Asked by: John Spellar (Labour - Warley)

Question to the Department for Business, Energy and Industrial Strategy:

To ask the Secretary of State for Business, Energy and Industrial Strategy, what the existing weekly capacity for vaccine production is in the UK.

Answered by Nadhim Zahawi

The UK has a strong manufacturing basis in vaccines and life sciences, with a range of sites around the country.

Through the Vaccine Taskforce, the Government has entered commercial arrangements with a number of these sites to manufacture and fill-finish COVID-19 vaccines. The Government has also invested over £230 million in expanding the UK’s vaccine manufacturing base, through several investments, such as the Vaccines Manufacturing and Innovation Centre and Cell and Gene Manufacturing and Innovation Centre.


Written Question
Coronavirus: Vaccination
Thursday 8th October 2020

Asked by: Sarah Owen (Labour - Luton North)

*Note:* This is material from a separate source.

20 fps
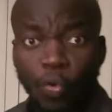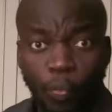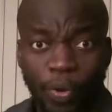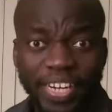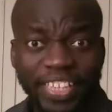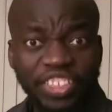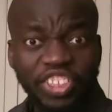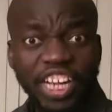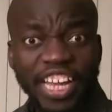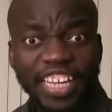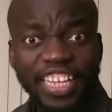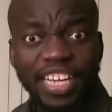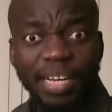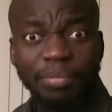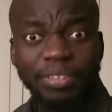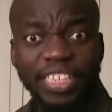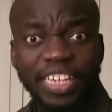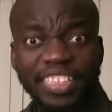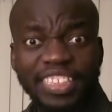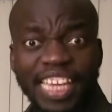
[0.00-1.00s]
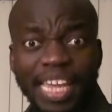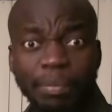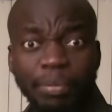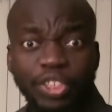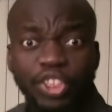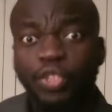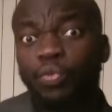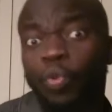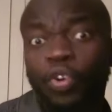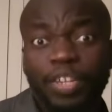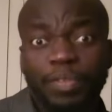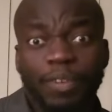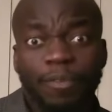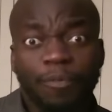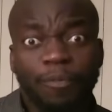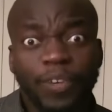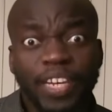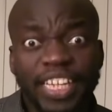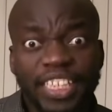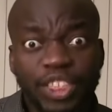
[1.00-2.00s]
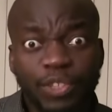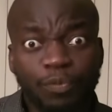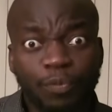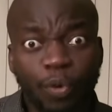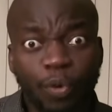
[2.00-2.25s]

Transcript: When the check comes to the table, she won't even flinch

Question to the Department for Business, Energy and Industrial Strategy:

To ask the Secretary of State for Business, Energy and Industrial Strategy, what support the Government is providing to projects working on a covid-19 vaccine.

Answered by Amanda Solloway - Government Whip, Lord Commissioner of HM Treasury

The Government is supporting efforts to rapidly develop a coronavirus vaccine as soon as possible. This includes reviewing regulations and scaling up manufacturing, so that when a vaccine becomes available, it can be produced quickly and in large quantities. To date the UK government has secured early access to 340 million vaccines doses through agreements with six separate vaccine developers. This includes agreements with University of Oxford’s vaccine being developed with AstraZeneca and agreements with BioNTech/Pfizer alliance, Valneva, Novavax, Janssen and GSK/Sanofi Pasteur.

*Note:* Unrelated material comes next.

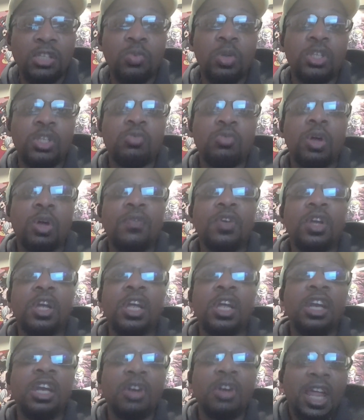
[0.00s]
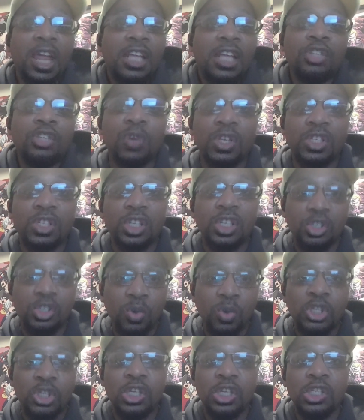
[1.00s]
whatsoever, and they're not interested in
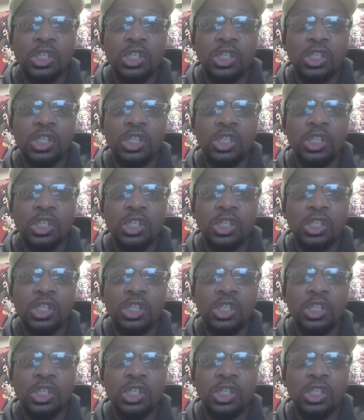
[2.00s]
switching.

The Government has also taken action to ensure the country’s vaccine manufacturing capabilities are scaled up, so that if a vaccine is found to be effective it can be made available to the public as quickly as possible. The Government has announced a £93 million investment to open the UK’s first dedicated Vaccine Manufacturing and Innovation Centre, and an additional £38 million for a virtual centre of existing capability, in order to begin manufacturing at scale in the near future.


Written Question
Coronavirus: Vaccination
Wednesday 23rd September 2020

Asked by: Lord Scriven (Liberal Democrat - Life peer)

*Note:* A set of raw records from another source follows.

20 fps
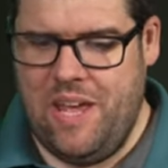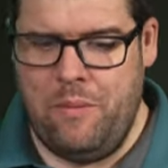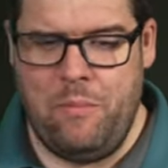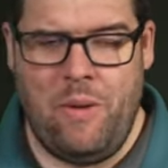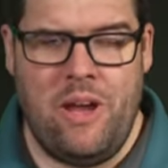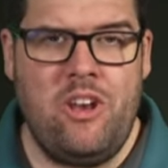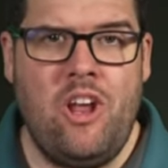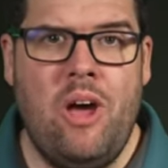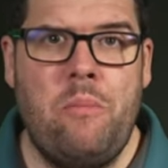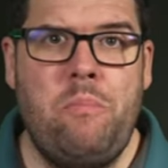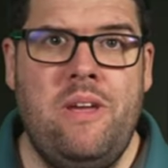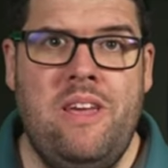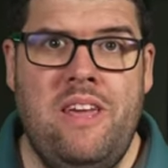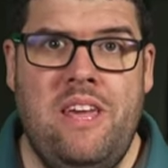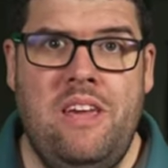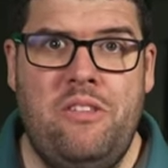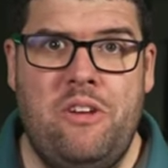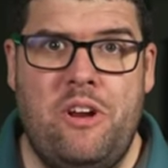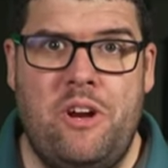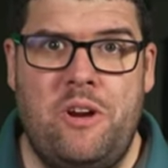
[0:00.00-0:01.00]
It might not be
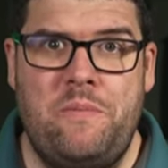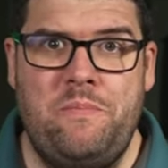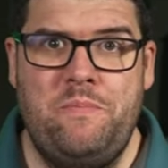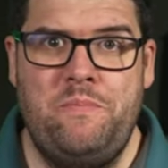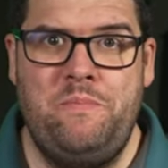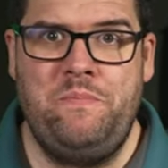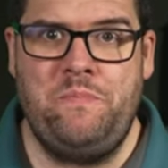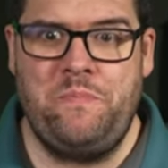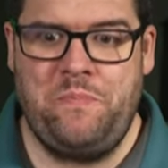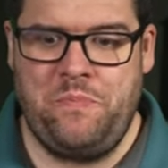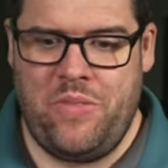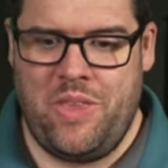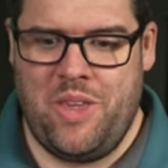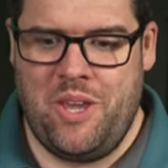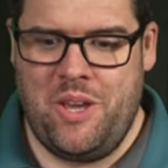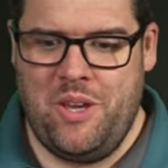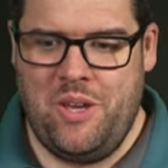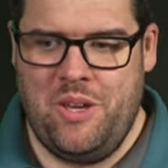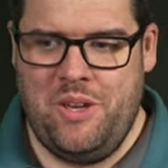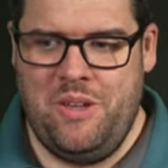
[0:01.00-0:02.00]
either.
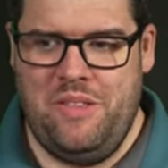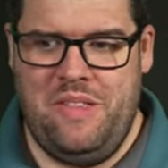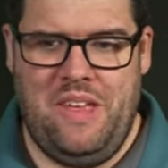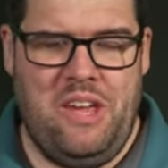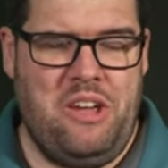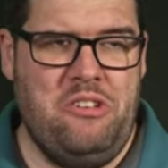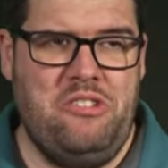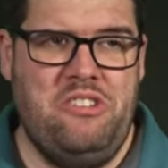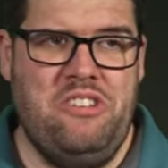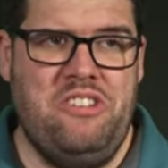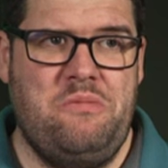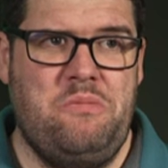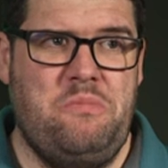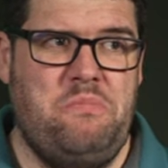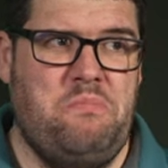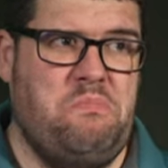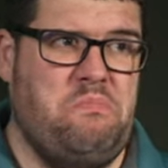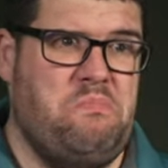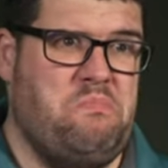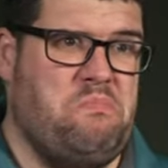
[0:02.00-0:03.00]
They could just
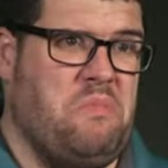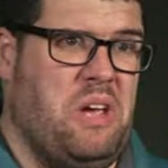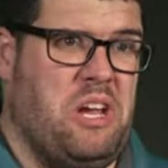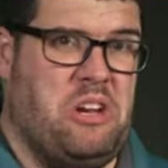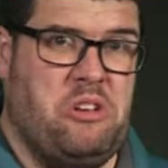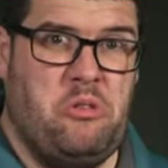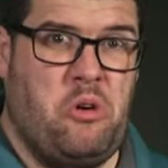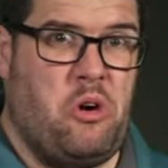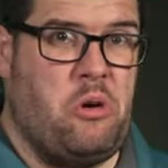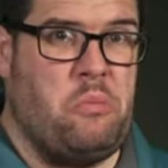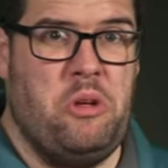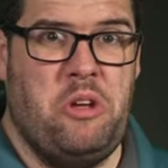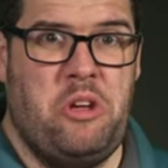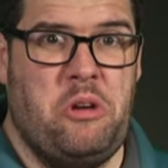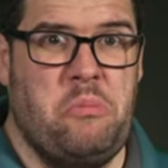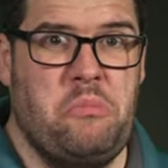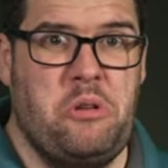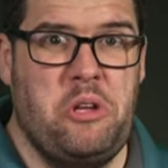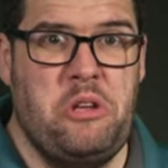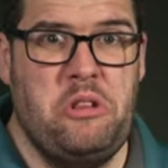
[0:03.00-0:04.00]
ignore me
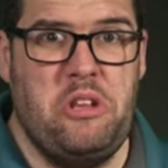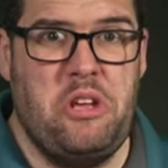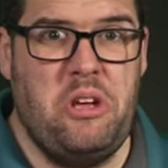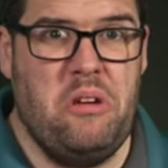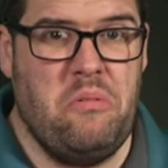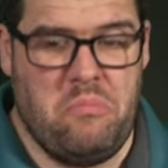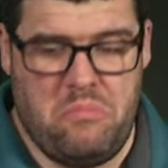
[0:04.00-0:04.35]
completely.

Question to the Department for Business, Energy and Industrial Strategy:

To ask Her Majesty's Government what assurances they have received from companies about how many vaccinations for COVID-19 it will be possible to manufacture and produce in the UK by December.

Answered by Lord Callanan - Parliamentary Under Secretary of State (Department for Energy Security and Net Zero)

Owing to commercial sensitivities the Government is not able to reveal such information concerning vaccine developers at this time. The Vaccines Taskforce has taken action to scale up UK vaccine manufacturing capabilities, so that if and when a vaccine is found it can be produced at pace. This includes funding to accelerate and expand the new Vaccine Manufacturing and Innovation Centre, bring online a Rapid Deployment Facility, and a new state-of-the-art centre to scale up COVID-19 vaccine and gene therapy manufacturing. Government has also partnered with Wockhardt to provide fill and finish services.